[Collection entries]
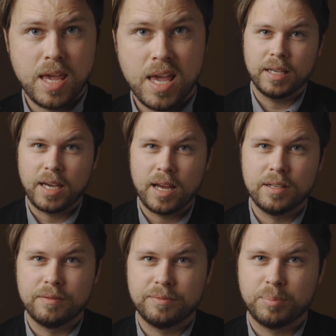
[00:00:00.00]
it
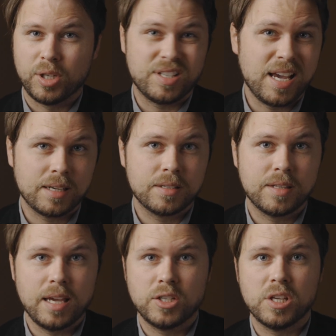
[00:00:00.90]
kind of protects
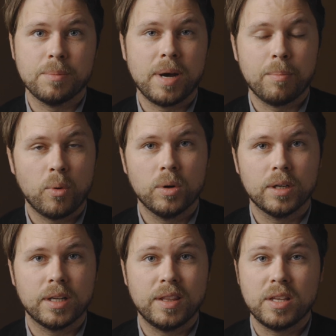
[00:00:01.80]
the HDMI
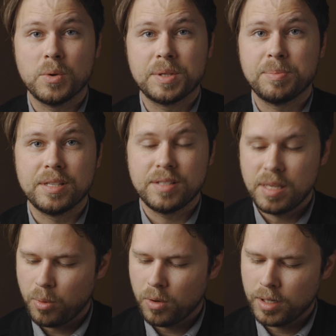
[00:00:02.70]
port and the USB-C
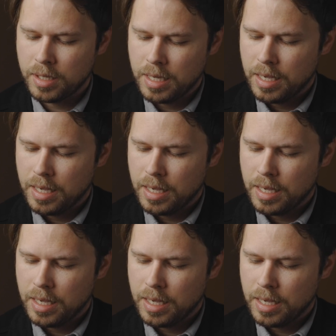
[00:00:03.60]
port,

* _What needs to be done_
Could the entries above be printed again exactly, apart from the pictures?

* _Solution to this problem_
[00:00:00.00]
it
[00:00:00.90]
kind of protects
[00:00:01.80]
the HDMI
[00:00:02.70]
port and the USB-C
[00:00:03.60]
port,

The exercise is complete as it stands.